Posted 11 April 2007 - 12:27 PM

I've been hoping for this since the start of Sitemaps - I love it! Now all we need is a global way to get pages out of the index quickly (and of course wildcard support as part of the robots.txt standard). SES isn't over - what more will they have in store for us?

Welcome to the forums, AtlasOrient :wave: - tell us more about yourself :blink:

John

#4 eKstreme

eKstreme

    Hall of Fame

  • 1000 Post Club
  • 3399 posts

Posted 11 April 2007 - 01:28 PM

I think it's a great idea: robots.txt now has gained a new feature to control bots. Even the syntax is easy!

Pierre

#5 AtlasOrient

AtlasOrient

    Ready To Fly Member

  • Members
  • 12 posts

Posted 11 April 2007 - 01:50 PM

What do you guys think about the fact that the Robots Exclusion Standard is being used for the explicit inclusion of URLs? Admittedly, this is abusing the purpose of this standard file (see http://robotstxt.org for the details). Should there be a different file, with a different standard for this? I think it's convenient for Robots.txt to be used, but I can understand arguments against using this file for any old URL purpose.

Hi folks, thank you kindly for the warm welcome. I'm in the SEO/technology outsourcing business. I look forward to getting to know more of you folks here!

Edited by AtlasOrient, 17 April 2007 - 09:44 AM.


#6 cre8pc

cre8pc

    Dream Catcher Forums Founder

  • Admin - Top Level
  • 13527 posts

Posted 11 April 2007 - 02:10 PM

I heard about this news at the NYC SES a little while ago. I have no information, but perhaps this was picked up in SES coverage and discussed in more detail somewhere.

#7 JohnMu

JohnMu

    Honored One Who Served Moderator Alumni

  • Hall Of Fame
  • 3518 posts

Posted 11 April 2007 - 03:42 PM

I'm not that happy about it being in the robots.txt - I feel a meta-tag on the root page would have been more logical... it seems a bit like a hack, but then again, how quickly could you get webmasters to create and use yet another "standard" file? :)

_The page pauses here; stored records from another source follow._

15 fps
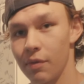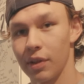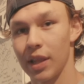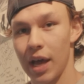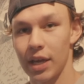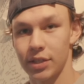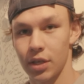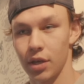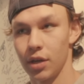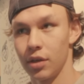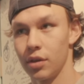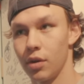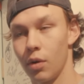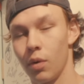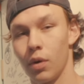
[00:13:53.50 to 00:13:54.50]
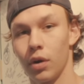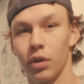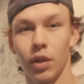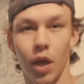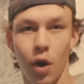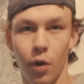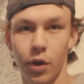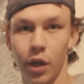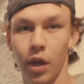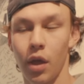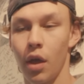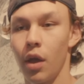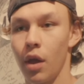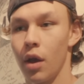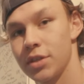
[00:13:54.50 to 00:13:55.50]
of Alaska, or Loke.
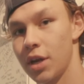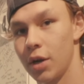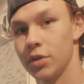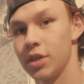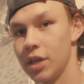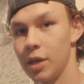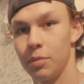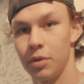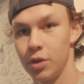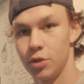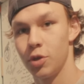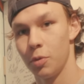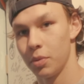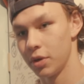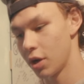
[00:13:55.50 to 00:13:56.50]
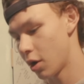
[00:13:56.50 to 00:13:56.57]
Shout out to him, he's super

Come to think of it, the robots.txt is a bit of a hack anyway, outdated and ambiguous user-agent names, "Disallow: " meaning "disallow nothing", some engines accepting wildcards but not all of them, etc. Not to mention the unknown consequences of listing URLs there - are they removed from the search results or just not re-crawled? are the old listings phased out or just not updated? What happens when the server is down or busy while the engine is requesting the robots.txt? What happens when servers return an error page with code 200 for robots.txt? It's just not that clear.

Wouldn't it be nice to be able to throw that all away and start over with a clean robots-control standard? Sigh.

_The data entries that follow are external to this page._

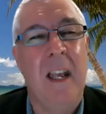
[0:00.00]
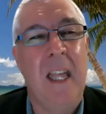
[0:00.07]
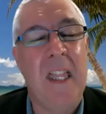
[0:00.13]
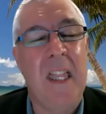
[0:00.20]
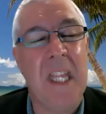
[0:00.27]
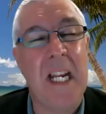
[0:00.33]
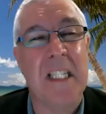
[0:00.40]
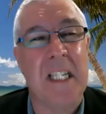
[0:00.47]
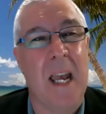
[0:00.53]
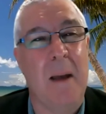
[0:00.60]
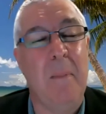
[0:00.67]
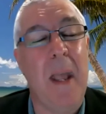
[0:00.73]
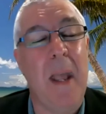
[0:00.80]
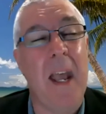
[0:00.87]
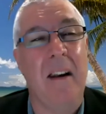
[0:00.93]
things come
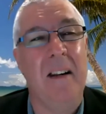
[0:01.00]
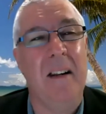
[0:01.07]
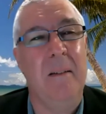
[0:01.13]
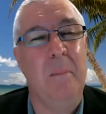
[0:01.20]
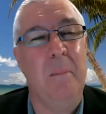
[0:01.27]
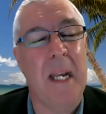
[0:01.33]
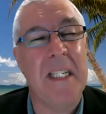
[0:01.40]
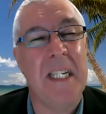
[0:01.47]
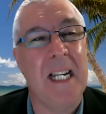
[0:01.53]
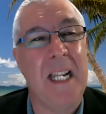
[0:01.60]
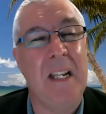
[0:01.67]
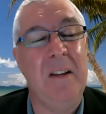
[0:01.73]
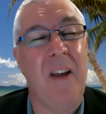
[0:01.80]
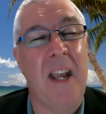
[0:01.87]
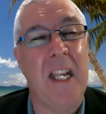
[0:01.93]
out
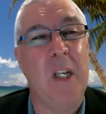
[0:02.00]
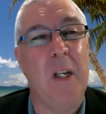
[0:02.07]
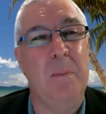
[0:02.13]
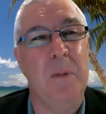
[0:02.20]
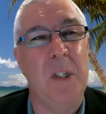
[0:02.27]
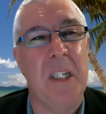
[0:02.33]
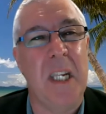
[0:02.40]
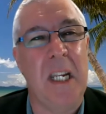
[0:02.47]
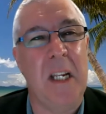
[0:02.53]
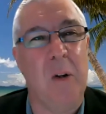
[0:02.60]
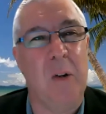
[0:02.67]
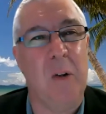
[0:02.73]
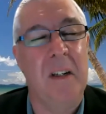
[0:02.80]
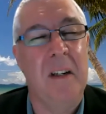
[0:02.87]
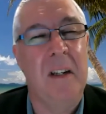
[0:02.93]
basically vacuum
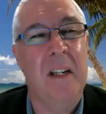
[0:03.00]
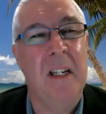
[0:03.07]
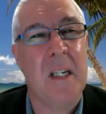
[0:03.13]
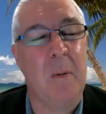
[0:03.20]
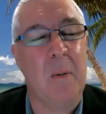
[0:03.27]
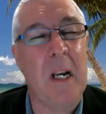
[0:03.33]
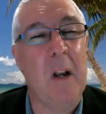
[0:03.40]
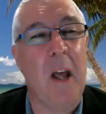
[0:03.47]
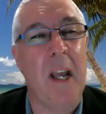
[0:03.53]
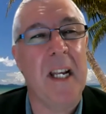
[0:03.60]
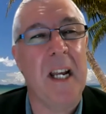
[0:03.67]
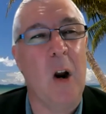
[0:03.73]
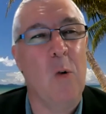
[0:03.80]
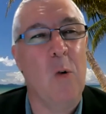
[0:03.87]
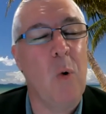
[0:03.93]
sealed. So, unlike
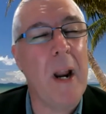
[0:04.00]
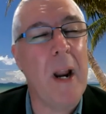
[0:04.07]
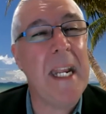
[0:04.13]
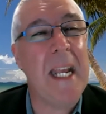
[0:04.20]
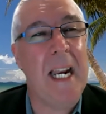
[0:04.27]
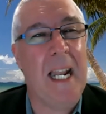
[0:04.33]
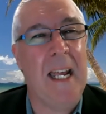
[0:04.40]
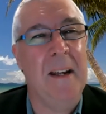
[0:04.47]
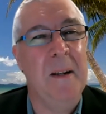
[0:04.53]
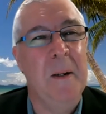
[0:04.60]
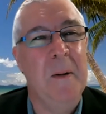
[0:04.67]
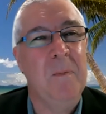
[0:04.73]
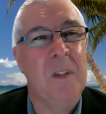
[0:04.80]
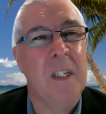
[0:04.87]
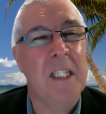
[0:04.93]
a regular
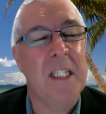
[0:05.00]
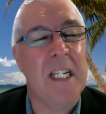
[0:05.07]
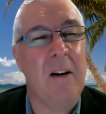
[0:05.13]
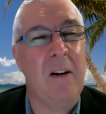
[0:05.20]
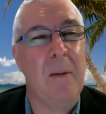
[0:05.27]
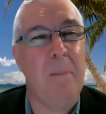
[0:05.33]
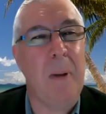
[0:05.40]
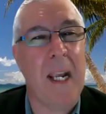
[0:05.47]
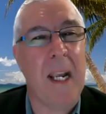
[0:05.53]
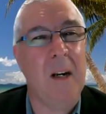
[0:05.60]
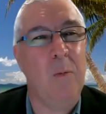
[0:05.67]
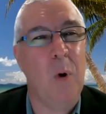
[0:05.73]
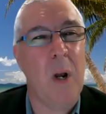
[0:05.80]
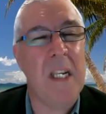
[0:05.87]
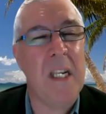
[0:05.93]
steri packet,
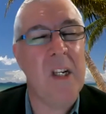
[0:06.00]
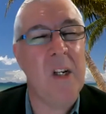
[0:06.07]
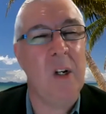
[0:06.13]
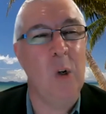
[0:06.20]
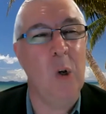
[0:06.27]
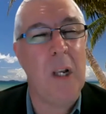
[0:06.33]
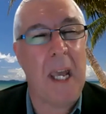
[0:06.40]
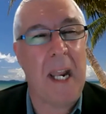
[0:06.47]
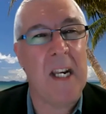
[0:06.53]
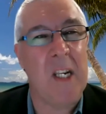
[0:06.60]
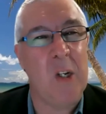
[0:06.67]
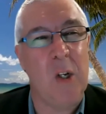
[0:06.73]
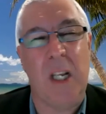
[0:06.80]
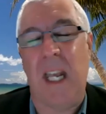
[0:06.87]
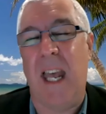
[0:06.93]
when you look at it,
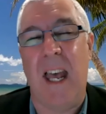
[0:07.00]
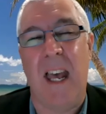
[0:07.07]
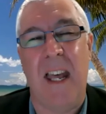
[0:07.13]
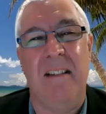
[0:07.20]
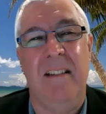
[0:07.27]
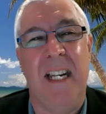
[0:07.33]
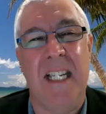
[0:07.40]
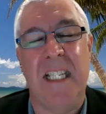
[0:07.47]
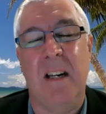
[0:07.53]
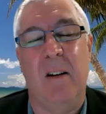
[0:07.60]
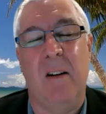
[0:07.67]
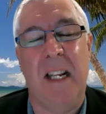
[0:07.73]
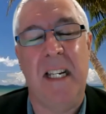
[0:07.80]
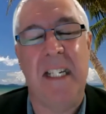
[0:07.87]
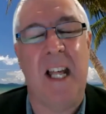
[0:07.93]
you can't
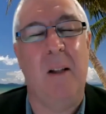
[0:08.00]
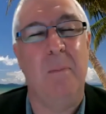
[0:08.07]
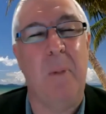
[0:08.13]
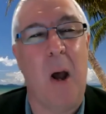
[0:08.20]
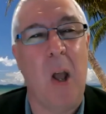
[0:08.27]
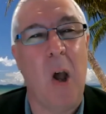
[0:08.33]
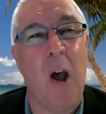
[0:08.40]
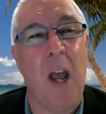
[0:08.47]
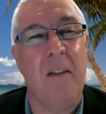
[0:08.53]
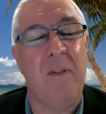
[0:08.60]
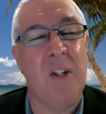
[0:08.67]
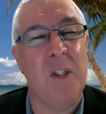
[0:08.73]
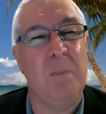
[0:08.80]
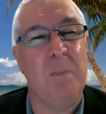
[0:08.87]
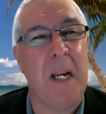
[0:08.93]
necessarily tell by eye if
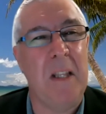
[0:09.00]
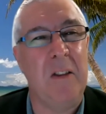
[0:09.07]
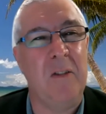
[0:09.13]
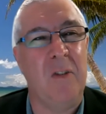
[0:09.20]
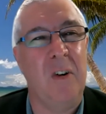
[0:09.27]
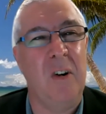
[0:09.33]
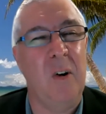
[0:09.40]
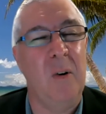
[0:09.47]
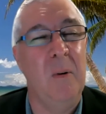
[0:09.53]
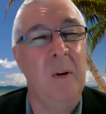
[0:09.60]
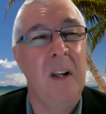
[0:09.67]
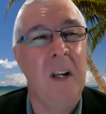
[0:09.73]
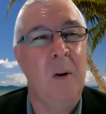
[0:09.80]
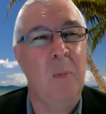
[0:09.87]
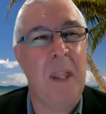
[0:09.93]
it's been through
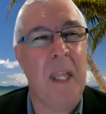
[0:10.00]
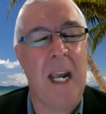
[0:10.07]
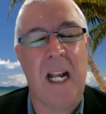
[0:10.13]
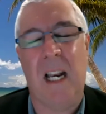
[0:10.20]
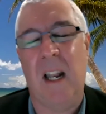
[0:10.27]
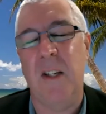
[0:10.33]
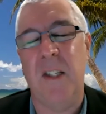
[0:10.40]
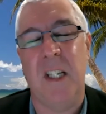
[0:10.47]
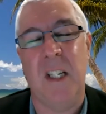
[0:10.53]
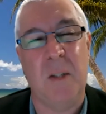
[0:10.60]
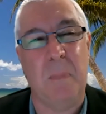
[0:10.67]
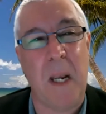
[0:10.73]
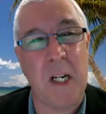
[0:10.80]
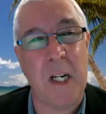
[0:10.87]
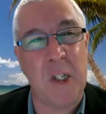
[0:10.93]
without close
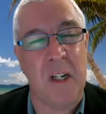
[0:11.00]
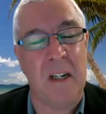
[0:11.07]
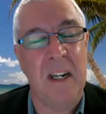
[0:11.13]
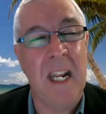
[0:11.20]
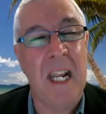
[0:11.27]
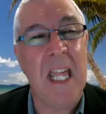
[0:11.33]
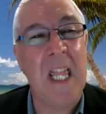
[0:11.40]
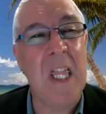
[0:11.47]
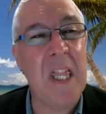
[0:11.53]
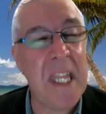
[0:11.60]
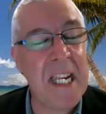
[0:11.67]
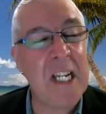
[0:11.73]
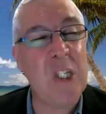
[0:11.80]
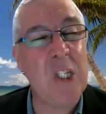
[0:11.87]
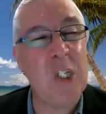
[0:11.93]
inspection. These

Something else that I was wondering about: since the sitemap must be specified with the full URL, is this automatically a way of choosing the preferred domain and protocol? Assuming "domain.com" serves the same robots.txt file as "www.domain.com" - wouldn't the domain listed in the linked sitemap file automatically be given more value? Could you also re-direct misled crawlers who happened to prefer the https version of a site (over the http-version)? That would be really neat. But will the value of the canonicals automatically be transfered to the chosen one?

John

#8 Adrian

Adrian

    Honored One Who Served Moderator Alumni

  • Invited Users For Labs
  • 5779 posts

Posted 11 April 2007 - 06:59 PM

Seems like something ideal for a <link> tag, in the same way you link in CSS files and stuff.

From the HTML4 Specs

Although LINK has no content, it conveys relationship information that may be rendered by user agents in a variety of ways (e.g., a tool-bar with a drop-down menu of links).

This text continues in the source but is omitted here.